The thinking that your boyfriend won't love you because you feel you're undeserving of love, yeah I get that. I know for me (& maybe this is the case for you) that a lot of those feelings came from my family, not feeling loved or valued. This transferred into pretty bad self esteem issues growing up & a general feeling that I didn't deserve love (because I didn't get it from the people I needed it from in my formative years, my family).

I still have self esteem issues I have to work on from time to time, but nothing like I had when I was younger. What helped me was actually working with kids, & seeing families that were loving to each other & I realized that this is what a family should feel like. Working with children can be wonderful, because they don't have all those walls up yet that keep others out, & are in touch with the present moment & being genuine. If you can develop a bond with a child, believe me you are definitely going to feel some love, & feel that you are worthy of it. It can come in a manner that's pretty unfiltered, which will help you believe in it's own worth. The fact that you can love & give love, you might find one day is enough of an indicator that you deserve getting love back too.

Also, if that still brings up road blocks for you, forget people for a while. Go spend time with an animal. Again, just creating a bond with them (dogs are particularly good for unconditional love), the seriously unbridled affection & need for you that you get back is pretty hard to ignore, & pretty hard not to feel "loved". Start with that, & build your way up. The more instances where you've been in situations where you've experienced love from different sources, will make you start to think "hey, I'm getting a lot of love back from different places & I'm the common denominator in these experiences, I'm starting to realize maybe I do deserve love"- I have proof that someone (or something) does love me.

I also had a long relationship that was the first time I ever felt love, real love & affection. This really helped as well.

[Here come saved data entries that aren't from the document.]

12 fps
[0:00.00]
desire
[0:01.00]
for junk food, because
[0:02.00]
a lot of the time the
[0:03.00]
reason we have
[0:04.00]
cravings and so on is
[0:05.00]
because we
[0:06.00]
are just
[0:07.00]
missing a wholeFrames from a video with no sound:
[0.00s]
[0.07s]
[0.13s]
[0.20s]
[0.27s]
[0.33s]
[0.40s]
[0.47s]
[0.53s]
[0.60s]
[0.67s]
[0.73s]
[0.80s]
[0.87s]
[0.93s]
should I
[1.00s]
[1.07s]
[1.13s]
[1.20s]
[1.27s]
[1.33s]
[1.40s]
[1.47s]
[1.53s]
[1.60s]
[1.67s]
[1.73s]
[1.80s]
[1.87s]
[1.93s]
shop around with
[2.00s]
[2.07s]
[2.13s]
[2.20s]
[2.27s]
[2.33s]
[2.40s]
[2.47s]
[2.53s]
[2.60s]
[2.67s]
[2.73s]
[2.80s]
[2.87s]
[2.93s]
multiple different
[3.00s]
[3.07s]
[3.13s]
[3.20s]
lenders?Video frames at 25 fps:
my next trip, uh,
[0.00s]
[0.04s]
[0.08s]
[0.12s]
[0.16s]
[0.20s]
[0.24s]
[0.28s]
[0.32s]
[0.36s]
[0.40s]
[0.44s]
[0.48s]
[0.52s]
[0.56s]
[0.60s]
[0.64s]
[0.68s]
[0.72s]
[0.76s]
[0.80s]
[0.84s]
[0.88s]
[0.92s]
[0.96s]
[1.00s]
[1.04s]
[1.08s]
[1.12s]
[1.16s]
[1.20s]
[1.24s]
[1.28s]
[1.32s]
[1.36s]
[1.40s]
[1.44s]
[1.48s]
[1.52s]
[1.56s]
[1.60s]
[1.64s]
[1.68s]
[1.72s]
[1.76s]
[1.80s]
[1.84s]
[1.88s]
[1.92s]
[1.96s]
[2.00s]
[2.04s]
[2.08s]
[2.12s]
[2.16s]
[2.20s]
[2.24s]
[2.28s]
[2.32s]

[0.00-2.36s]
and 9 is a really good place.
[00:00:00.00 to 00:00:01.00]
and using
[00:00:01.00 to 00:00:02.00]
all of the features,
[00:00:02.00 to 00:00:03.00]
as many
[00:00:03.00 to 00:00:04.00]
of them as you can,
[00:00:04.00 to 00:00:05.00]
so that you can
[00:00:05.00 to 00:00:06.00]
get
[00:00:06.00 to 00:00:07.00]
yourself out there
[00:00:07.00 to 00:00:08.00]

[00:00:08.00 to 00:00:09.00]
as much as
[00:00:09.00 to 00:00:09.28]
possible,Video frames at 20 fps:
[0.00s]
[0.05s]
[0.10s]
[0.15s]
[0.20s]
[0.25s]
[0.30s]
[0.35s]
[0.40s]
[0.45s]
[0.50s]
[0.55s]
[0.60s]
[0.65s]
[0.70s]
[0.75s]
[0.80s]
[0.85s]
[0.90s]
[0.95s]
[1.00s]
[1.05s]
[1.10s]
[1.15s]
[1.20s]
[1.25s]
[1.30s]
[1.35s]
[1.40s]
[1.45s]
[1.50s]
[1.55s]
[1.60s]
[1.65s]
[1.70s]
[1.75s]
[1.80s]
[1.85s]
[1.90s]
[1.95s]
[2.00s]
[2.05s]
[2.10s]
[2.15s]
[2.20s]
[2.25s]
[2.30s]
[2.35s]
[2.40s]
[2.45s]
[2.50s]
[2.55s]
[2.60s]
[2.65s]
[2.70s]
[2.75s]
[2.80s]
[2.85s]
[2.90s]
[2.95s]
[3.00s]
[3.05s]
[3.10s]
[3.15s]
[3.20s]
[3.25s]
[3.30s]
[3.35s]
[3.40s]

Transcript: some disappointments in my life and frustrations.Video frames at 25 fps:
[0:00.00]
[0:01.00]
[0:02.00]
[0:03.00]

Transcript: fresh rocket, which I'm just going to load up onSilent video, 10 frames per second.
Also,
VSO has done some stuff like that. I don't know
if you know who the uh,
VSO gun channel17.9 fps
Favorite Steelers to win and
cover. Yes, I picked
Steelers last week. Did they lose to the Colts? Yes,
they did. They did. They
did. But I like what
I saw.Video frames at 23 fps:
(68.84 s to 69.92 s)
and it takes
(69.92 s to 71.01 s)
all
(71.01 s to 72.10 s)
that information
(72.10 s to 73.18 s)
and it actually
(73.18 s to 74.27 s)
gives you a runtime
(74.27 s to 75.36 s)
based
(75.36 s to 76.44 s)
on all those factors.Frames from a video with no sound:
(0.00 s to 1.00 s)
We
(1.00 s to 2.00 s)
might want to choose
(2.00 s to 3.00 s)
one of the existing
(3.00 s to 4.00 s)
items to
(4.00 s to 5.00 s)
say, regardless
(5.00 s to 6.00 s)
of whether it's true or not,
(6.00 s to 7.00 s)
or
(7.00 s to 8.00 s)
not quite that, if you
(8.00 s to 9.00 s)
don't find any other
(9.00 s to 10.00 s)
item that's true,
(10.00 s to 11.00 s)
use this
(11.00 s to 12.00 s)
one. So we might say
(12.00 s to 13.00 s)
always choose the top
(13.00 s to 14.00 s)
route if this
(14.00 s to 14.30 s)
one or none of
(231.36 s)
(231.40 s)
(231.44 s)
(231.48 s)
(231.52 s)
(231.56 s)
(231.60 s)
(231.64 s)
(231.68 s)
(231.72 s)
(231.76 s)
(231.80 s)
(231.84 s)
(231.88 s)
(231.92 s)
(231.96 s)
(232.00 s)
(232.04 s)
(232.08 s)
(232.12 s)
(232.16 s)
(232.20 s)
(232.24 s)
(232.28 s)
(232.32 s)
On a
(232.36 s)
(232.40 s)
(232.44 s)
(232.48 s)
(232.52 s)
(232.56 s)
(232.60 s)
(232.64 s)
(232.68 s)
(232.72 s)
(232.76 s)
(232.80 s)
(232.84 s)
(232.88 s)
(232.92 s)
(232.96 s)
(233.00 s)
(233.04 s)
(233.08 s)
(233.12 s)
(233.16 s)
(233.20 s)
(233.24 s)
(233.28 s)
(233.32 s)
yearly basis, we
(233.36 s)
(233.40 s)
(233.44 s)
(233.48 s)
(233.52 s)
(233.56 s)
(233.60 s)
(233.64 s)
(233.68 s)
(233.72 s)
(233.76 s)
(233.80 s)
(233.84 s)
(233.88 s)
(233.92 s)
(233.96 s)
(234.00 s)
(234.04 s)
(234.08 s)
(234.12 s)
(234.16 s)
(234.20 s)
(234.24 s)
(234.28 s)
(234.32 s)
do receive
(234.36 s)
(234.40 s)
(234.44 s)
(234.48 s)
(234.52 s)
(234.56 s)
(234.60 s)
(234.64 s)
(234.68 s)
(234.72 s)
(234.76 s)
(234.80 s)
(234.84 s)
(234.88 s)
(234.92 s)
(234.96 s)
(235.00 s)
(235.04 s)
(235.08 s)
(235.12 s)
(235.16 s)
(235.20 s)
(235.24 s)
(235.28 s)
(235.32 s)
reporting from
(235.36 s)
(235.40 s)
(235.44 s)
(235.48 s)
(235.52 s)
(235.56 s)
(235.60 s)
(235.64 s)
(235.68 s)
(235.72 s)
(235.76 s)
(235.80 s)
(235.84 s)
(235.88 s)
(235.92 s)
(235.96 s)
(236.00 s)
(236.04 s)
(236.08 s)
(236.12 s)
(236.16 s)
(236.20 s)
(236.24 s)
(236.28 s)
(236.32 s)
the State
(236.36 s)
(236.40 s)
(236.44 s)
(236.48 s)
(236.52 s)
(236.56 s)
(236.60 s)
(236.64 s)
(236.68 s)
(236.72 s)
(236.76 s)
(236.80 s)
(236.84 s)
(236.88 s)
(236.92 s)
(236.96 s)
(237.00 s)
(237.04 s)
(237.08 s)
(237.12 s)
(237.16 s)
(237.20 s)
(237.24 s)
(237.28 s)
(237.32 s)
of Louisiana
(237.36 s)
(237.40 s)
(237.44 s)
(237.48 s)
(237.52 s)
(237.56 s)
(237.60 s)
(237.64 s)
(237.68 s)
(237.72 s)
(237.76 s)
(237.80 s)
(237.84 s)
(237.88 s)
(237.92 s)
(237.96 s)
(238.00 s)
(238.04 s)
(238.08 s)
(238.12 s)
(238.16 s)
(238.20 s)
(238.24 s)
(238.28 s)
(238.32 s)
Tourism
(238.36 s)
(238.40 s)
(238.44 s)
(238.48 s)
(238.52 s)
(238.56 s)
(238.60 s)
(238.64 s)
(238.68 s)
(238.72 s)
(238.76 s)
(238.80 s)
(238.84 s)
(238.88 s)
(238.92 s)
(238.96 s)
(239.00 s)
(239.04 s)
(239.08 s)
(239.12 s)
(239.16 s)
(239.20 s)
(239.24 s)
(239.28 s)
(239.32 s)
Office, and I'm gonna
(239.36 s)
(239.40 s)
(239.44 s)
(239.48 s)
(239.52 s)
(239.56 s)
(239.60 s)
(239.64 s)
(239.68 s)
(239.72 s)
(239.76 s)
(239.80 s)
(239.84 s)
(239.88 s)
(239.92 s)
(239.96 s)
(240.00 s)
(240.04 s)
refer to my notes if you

Even though it didn't end well, I know I was loved & can appreciate that love for what it is, & the time I experienced it.

These things have made me realize it doesn't matter if I hold onto the love so much (because that's been more of an issue for me, definitely not feeling like I don't "deserve" love which I definitely know I do), it's more that I am capable of giving it & experiencing it, & I'm happy for all the times I've felt love, & the people I've felt it with. That emotion is always with you, you own that. I'm sure you've had experiences with your boyfriend where you really felt love, & that is yours. You can call up that feeling whenever you want to. No matter what the outcome is, being present in the moment with that emotion, you can have that anytime. No one can take that from you. Being a little less hung up on the outcome of love, would probably help. Easier said than done, right? I know :)

Still, if you can start small & look for the smallest traces of love, I'm sure you'll start finding them. & that's gonna help you start feeling like your worthy of it, because you are. We all are.